By  Anto Akkara, Catholic News Service
  • March 18, 2014

NEW DELHI - Protests are growing in Sri Lanka over the security forces' arrest of two outspoken Catholic human rights activists under stringent terrorism laws.

"There is serious concern over the arrests and there will be a protest in Colombo soon," Jehan Perera, executive director of the National Peace Council, told Catholic News Service March 18. Sri Lanka's Catholic Church is a member of the council.

Ruki Fernando of Inform Human Rights Documentation Center and Oblate Father Praveen Mahesan, director of the Center for Peace and Reconciliation in Jaffna, were detained March 16 under the Prevention of Terrorism Act.

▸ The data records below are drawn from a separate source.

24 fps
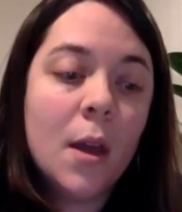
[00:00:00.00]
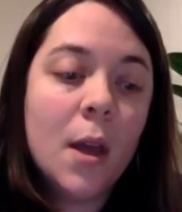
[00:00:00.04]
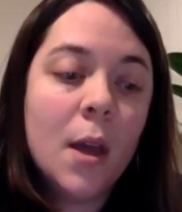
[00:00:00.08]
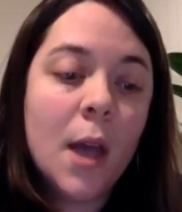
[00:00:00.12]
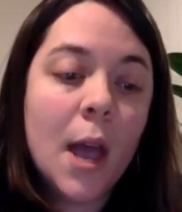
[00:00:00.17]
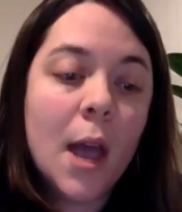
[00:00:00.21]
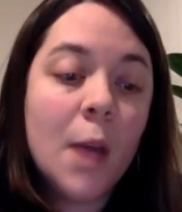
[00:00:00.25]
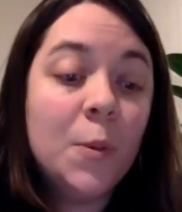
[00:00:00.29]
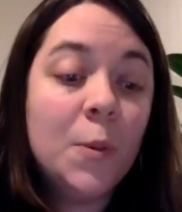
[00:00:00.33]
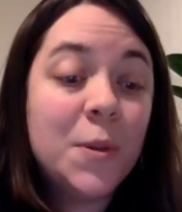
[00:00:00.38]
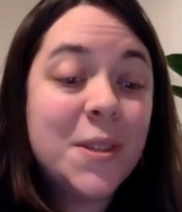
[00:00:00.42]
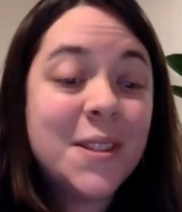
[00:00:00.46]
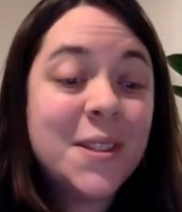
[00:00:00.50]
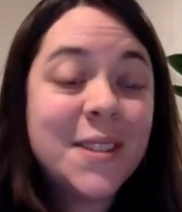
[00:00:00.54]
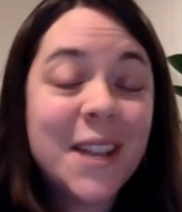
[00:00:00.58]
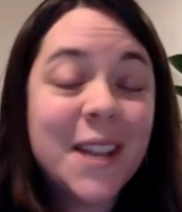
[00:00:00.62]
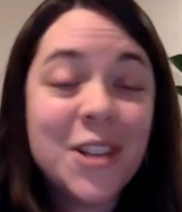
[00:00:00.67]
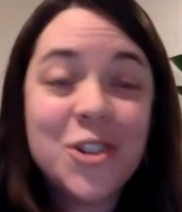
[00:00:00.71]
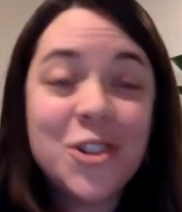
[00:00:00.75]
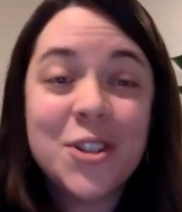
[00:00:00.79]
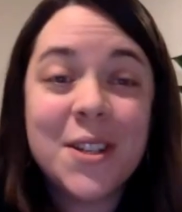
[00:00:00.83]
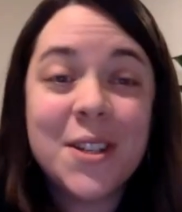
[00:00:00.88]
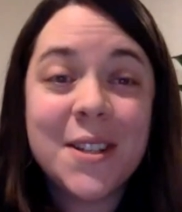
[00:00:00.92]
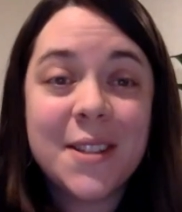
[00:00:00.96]
And with
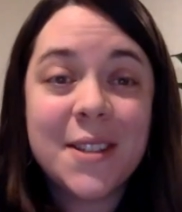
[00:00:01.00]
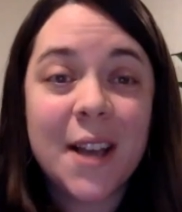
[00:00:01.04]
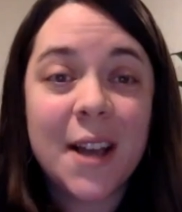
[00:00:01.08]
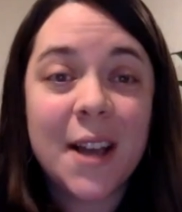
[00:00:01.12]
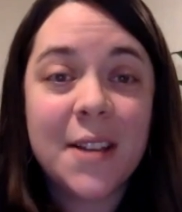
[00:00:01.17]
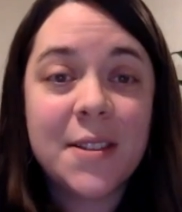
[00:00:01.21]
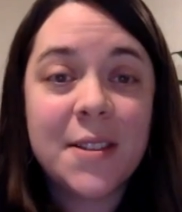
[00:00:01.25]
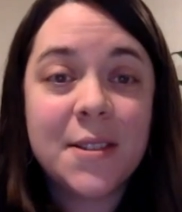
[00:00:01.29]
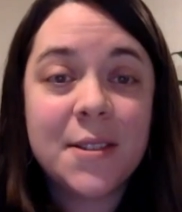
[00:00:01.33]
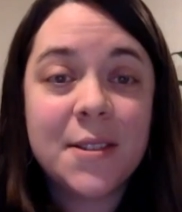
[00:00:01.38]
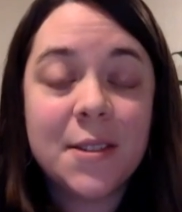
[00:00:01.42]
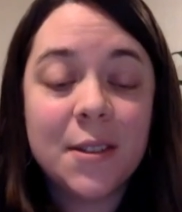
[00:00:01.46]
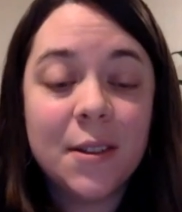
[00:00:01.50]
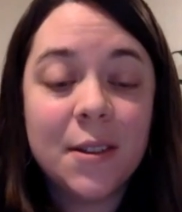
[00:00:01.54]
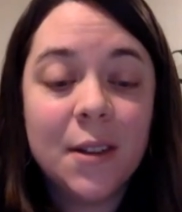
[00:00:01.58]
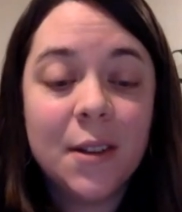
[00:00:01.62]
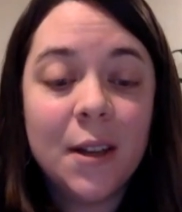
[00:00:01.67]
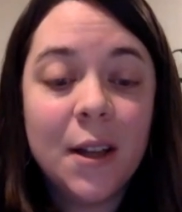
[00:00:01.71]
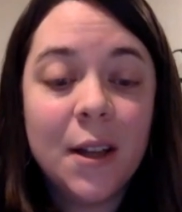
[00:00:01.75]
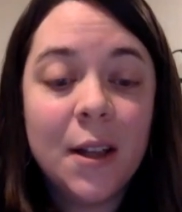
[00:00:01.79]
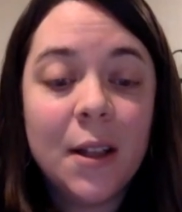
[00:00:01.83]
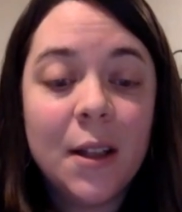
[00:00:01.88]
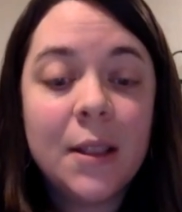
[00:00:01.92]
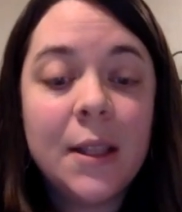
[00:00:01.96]
such success,
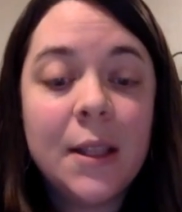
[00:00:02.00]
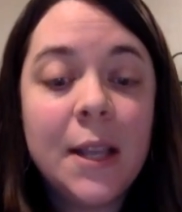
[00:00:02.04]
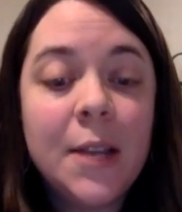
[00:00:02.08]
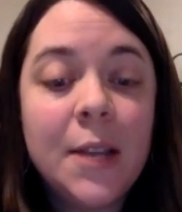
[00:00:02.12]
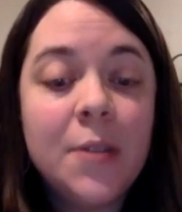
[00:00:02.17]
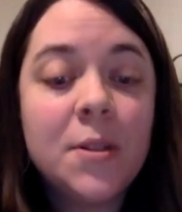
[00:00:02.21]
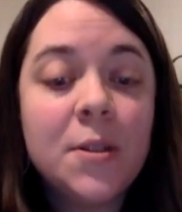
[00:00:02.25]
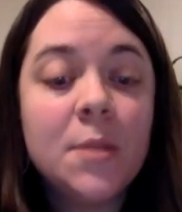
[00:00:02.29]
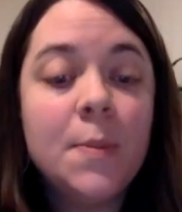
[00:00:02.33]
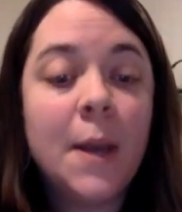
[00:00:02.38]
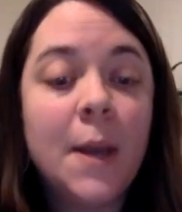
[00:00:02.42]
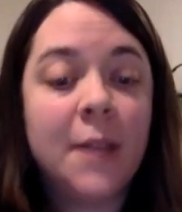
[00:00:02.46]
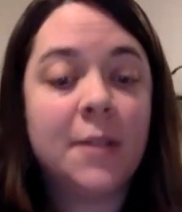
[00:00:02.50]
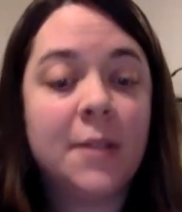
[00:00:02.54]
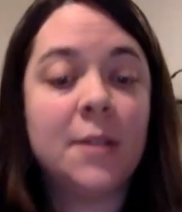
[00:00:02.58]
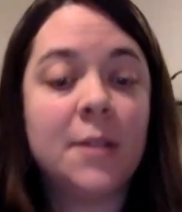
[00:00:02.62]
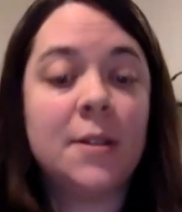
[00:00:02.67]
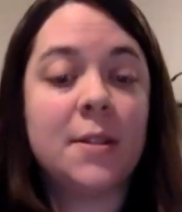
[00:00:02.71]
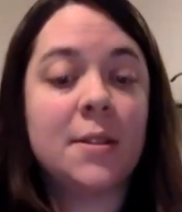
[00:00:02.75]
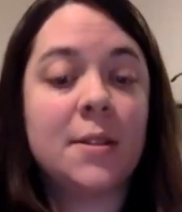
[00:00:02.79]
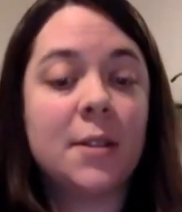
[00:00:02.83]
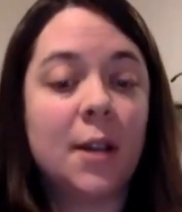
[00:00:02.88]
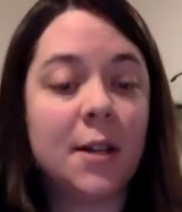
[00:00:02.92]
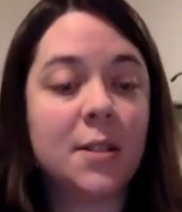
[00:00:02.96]
leaders met to
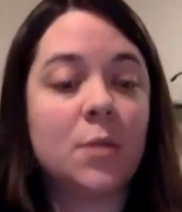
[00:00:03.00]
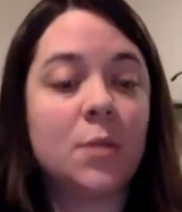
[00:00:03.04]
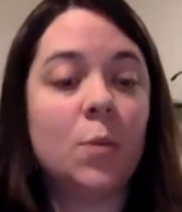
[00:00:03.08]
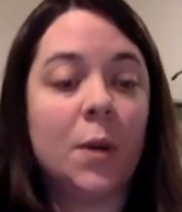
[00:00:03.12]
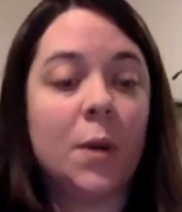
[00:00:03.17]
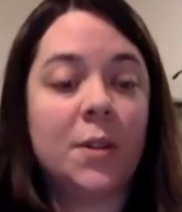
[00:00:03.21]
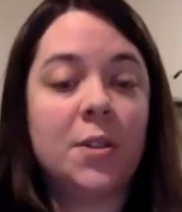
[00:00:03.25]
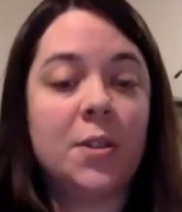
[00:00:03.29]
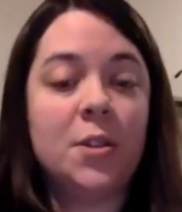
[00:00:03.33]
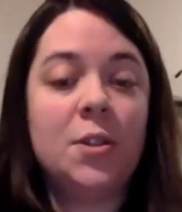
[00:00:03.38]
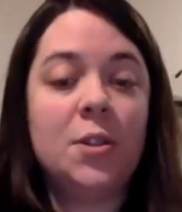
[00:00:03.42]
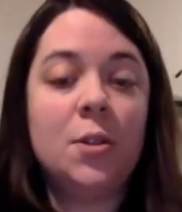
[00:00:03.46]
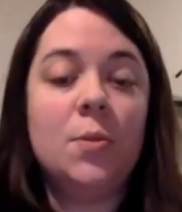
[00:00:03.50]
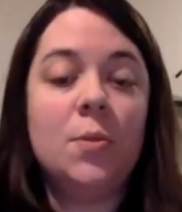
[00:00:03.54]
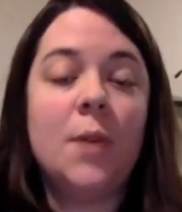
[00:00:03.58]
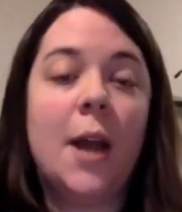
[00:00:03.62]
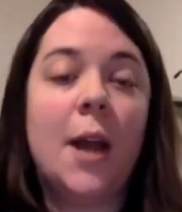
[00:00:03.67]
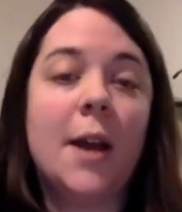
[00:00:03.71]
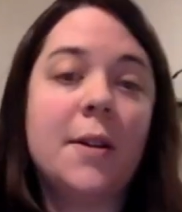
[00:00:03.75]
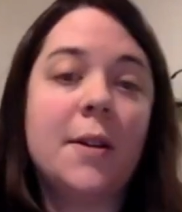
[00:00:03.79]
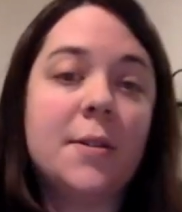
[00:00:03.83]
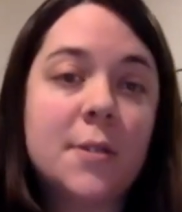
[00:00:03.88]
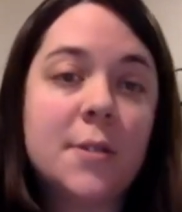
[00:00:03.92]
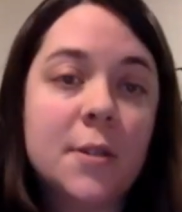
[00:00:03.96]
discuss what to do
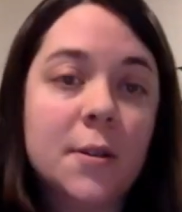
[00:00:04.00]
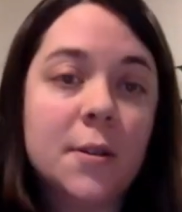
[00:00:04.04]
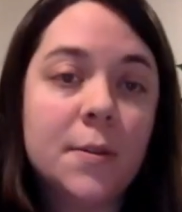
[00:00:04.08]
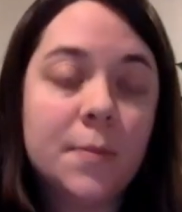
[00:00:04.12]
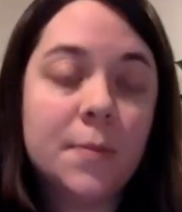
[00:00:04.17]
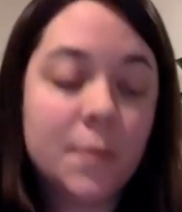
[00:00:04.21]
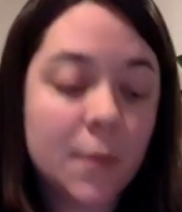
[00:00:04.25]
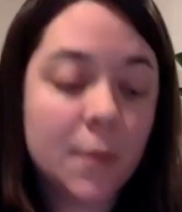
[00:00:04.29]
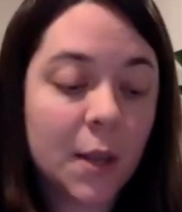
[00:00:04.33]
next.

Both were arrested while on a fact-finding mission to Killinochi area, earlier under the control of Tamil rebels, to investigate the recent detention of a woman publicizing the "disappearances," of civilians, including her son, during the closing stage of the country's civil war.

A person can be held without charge for up to 18 months under the act. Perera, a Catholic, said those arrested under the act could be released on bail only by the high court in "exceptional circumstances."

In a statement describing the two arrested as "leading human rights defenders in the country," the National Peace Council expressed "great concern" and urged the government to reassess the arrest and "uphold rule of law."

The council denied police claims that the two men were trying to create instability.

"Their commitment to sustainable peace and reconciliation and promotion of humanitarian norms are unquestionable. Human rights activists like Ruki and Father Praveen are those who give hope to the hopeless and who, by their support, discourage extremism," the council reiterated.

It said "the harsh measures taken against human rights defenders will only show ... there are continuing problems of arbitrary arrest and detention for human rights workers in Sri Lanka."

U.N. agencies have estimated that, in May 2009, more than 40,000 people belonging to ethnic minority Tamils perished in the final stage of the war, which ended with the decimation of the Liberation Tigers of Tamil Eelam, who had joined fleeing civilians.

From 1983, the Tamil rebels had carried out a violent campaign for autonomy for the ethnic Tamil majority areas in the north and east of Sri Lanka.